■ PROBLEM STATEMENT
Write the records out exactly as shown. No pictures.
....
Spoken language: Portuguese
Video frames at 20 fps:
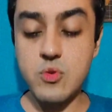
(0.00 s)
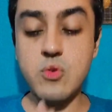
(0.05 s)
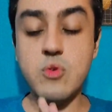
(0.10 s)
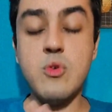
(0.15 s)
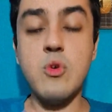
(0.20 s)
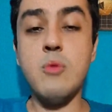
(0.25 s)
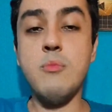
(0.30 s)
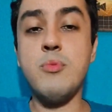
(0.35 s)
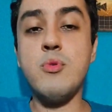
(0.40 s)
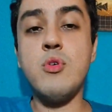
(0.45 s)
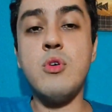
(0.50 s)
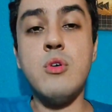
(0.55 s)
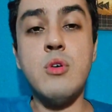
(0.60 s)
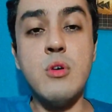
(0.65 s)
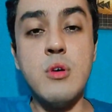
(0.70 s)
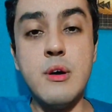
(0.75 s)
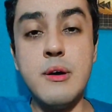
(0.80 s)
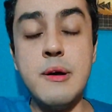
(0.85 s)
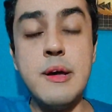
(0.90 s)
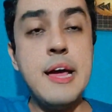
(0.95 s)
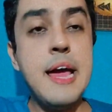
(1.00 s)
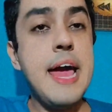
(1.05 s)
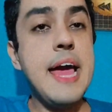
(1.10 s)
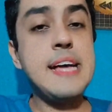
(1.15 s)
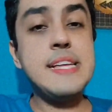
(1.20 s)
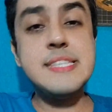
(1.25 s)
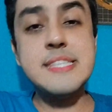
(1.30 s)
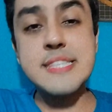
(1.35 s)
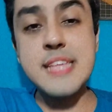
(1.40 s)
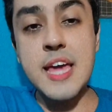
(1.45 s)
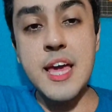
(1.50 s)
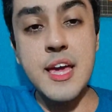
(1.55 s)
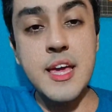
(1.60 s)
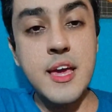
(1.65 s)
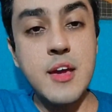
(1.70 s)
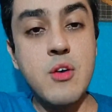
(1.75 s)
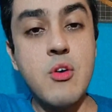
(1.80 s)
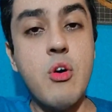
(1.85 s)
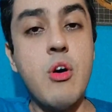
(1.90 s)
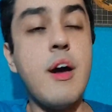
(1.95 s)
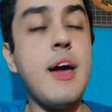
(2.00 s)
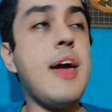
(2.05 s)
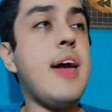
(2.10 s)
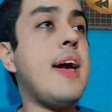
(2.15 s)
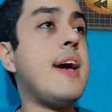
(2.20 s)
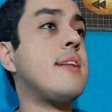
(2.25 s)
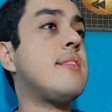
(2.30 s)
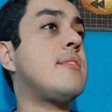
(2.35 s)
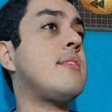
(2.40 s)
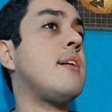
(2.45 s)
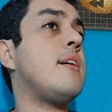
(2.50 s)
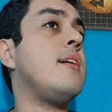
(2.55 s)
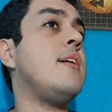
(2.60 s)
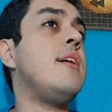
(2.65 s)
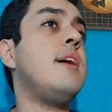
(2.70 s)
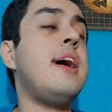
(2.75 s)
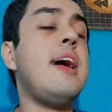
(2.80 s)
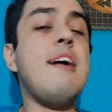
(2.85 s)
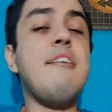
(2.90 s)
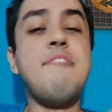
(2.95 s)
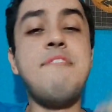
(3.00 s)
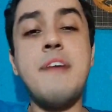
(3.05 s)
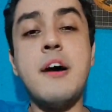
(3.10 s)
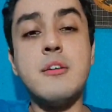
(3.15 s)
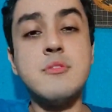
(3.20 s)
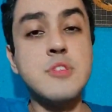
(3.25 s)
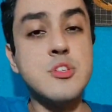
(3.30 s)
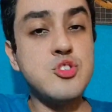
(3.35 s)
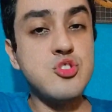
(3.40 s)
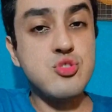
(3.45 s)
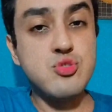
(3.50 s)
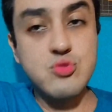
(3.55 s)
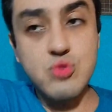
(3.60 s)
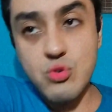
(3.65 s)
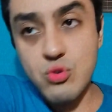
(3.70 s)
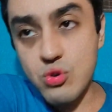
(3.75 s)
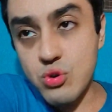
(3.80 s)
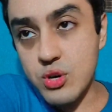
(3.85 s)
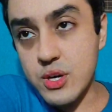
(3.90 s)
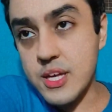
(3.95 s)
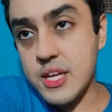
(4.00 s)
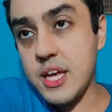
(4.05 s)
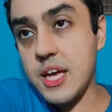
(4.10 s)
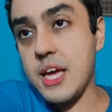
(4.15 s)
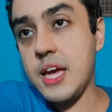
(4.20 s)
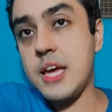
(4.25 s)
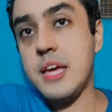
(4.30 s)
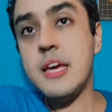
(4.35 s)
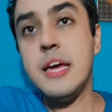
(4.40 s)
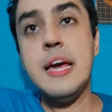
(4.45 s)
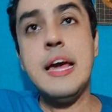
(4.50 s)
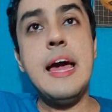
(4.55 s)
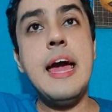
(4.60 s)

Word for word: cobrou, é senha incorreta, é falta de token,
....
■ FINISHED EXERCISE
Spoken language: Portuguese
Video frames at 20 fps:
(0.00 s)
(0.05 s)
(0.10 s)
(0.15 s)
(0.20 s)
(0.25 s)
(0.30 s)
(0.35 s)
(0.40 s)
(0.45 s)
(0.50 s)
(0.55 s)
(0.60 s)
(0.65 s)
(0.70 s)
(0.75 s)
(0.80 s)
(0.85 s)
(0.90 s)
(0.95 s)
(1.00 s)
(1.05 s)
(1.10 s)
(1.15 s)
(1.20 s)
(1.25 s)
(1.30 s)
(1.35 s)
(1.40 s)
(1.45 s)
(1.50 s)
(1.55 s)
(1.60 s)
(1.65 s)
(1.70 s)
(1.75 s)
(1.80 s)
(1.85 s)
(1.90 s)
(1.95 s)
(2.00 s)
(2.05 s)
(2.10 s)
(2.15 s)
(2.20 s)
(2.25 s)
(2.30 s)
(2.35 s)
(2.40 s)
(2.45 s)
(2.50 s)
(2.55 s)
(2.60 s)
(2.65 s)
(2.70 s)
(2.75 s)
(2.80 s)
(2.85 s)
(2.90 s)
(2.95 s)
(3.00 s)
(3.05 s)
(3.10 s)
(3.15 s)
(3.20 s)
(3.25 s)
(3.30 s)
(3.35 s)
(3.40 s)
(3.45 s)
(3.50 s)
(3.55 s)
(3.60 s)
(3.65 s)
(3.70 s)
(3.75 s)
(3.80 s)
(3.85 s)
(3.90 s)
(3.95 s)
(4.00 s)
(4.05 s)
(4.10 s)
(4.15 s)
(4.20 s)
(4.25 s)
(4.30 s)
(4.35 s)
(4.40 s)
(4.45 s)
(4.50 s)
(4.55 s)
(4.60 s)

Word for word: cobrou, é senha incorreta, é falta de token,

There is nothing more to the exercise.